**About this task**
Take the material below and extract the lines from the one with "[3:02.47-3:03.47]" through the one with "What the speaker", word for word, without pictures.
----------
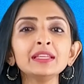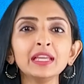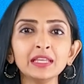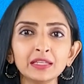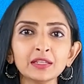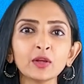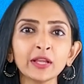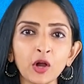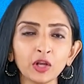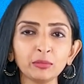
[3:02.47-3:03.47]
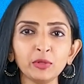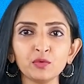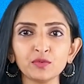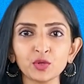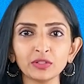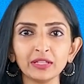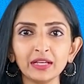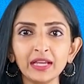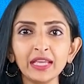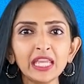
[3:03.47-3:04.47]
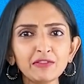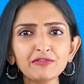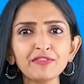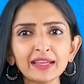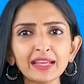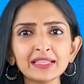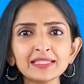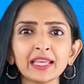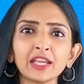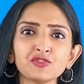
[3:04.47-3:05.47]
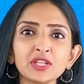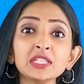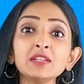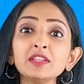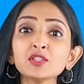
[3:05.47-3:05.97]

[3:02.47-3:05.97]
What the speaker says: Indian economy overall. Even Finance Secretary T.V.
----------
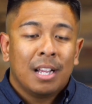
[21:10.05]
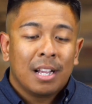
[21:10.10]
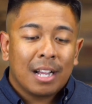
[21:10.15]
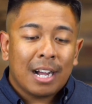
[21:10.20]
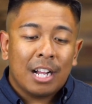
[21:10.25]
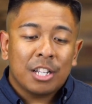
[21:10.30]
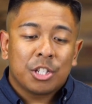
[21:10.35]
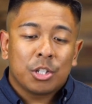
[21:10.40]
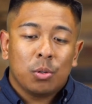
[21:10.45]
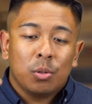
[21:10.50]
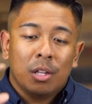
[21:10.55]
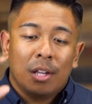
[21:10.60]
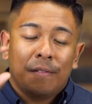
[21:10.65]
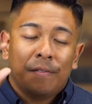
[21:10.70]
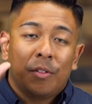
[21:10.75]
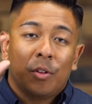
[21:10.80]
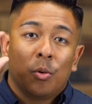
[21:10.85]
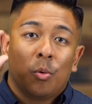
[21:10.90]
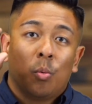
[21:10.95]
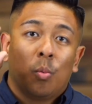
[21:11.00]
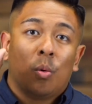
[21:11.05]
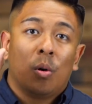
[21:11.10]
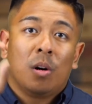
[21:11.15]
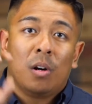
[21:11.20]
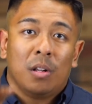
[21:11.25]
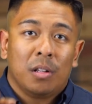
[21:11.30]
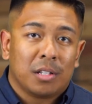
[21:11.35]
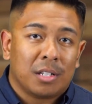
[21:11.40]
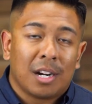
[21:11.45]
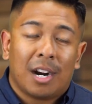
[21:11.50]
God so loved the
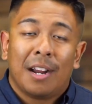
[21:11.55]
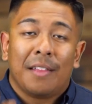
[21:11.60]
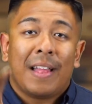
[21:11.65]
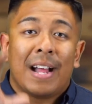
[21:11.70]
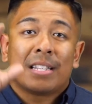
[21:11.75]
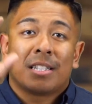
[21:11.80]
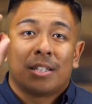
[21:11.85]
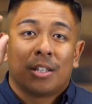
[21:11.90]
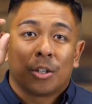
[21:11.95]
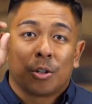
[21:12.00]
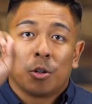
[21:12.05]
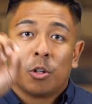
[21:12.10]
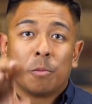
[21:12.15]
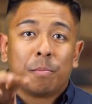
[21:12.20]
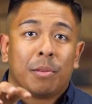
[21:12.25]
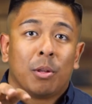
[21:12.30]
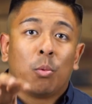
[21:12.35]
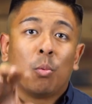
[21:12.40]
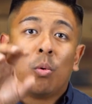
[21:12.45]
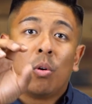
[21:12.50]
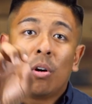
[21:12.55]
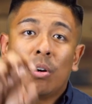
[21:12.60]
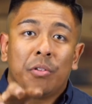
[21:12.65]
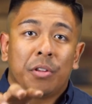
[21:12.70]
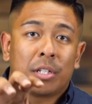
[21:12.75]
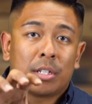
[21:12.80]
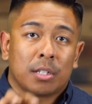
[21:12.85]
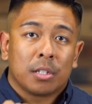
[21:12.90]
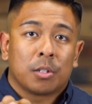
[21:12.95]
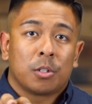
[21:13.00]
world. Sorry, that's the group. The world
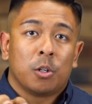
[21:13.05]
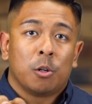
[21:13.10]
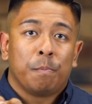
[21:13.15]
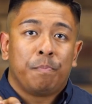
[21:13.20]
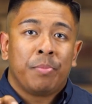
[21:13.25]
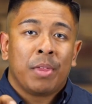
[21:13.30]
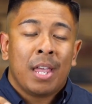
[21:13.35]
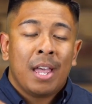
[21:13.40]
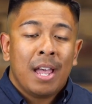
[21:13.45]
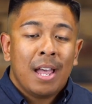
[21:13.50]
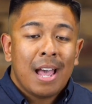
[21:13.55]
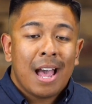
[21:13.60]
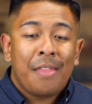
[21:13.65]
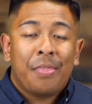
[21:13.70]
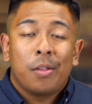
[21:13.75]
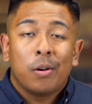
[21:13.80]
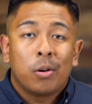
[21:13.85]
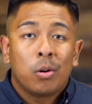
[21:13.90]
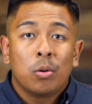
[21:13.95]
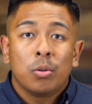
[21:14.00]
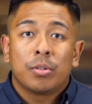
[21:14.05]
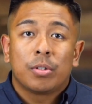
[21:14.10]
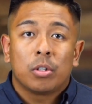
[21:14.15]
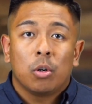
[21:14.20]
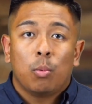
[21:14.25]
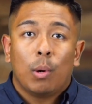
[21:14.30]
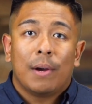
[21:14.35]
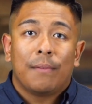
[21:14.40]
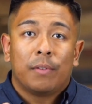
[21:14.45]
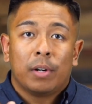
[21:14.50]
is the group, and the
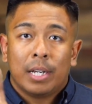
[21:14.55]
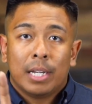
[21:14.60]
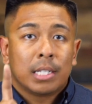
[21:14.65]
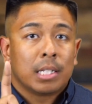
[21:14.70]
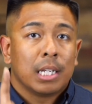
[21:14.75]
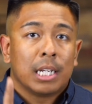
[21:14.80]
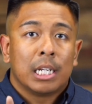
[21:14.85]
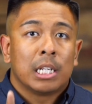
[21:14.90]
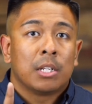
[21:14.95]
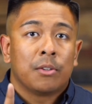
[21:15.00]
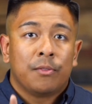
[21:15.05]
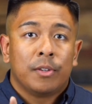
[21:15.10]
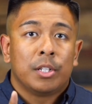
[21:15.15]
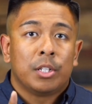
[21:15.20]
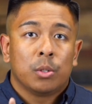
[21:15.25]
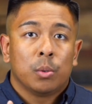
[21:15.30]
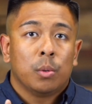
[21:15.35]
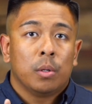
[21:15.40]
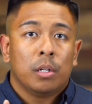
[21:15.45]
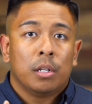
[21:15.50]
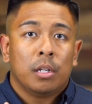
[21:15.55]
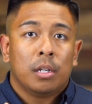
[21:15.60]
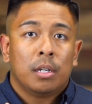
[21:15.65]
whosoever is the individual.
----------
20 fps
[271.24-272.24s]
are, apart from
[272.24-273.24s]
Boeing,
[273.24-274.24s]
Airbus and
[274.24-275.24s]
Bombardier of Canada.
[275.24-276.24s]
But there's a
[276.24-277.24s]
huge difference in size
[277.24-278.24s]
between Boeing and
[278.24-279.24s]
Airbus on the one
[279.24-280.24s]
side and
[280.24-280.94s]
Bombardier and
----------
**Result of the exercise**
[3:02.47-3:03.47]
[3:03.47-3:04.47]
[3:04.47-3:05.47]
[3:05.47-3:05.97]

[3:02.47-3:05.97]
What the speaker says: Indian economy overall. Even Finance Secretary T.V.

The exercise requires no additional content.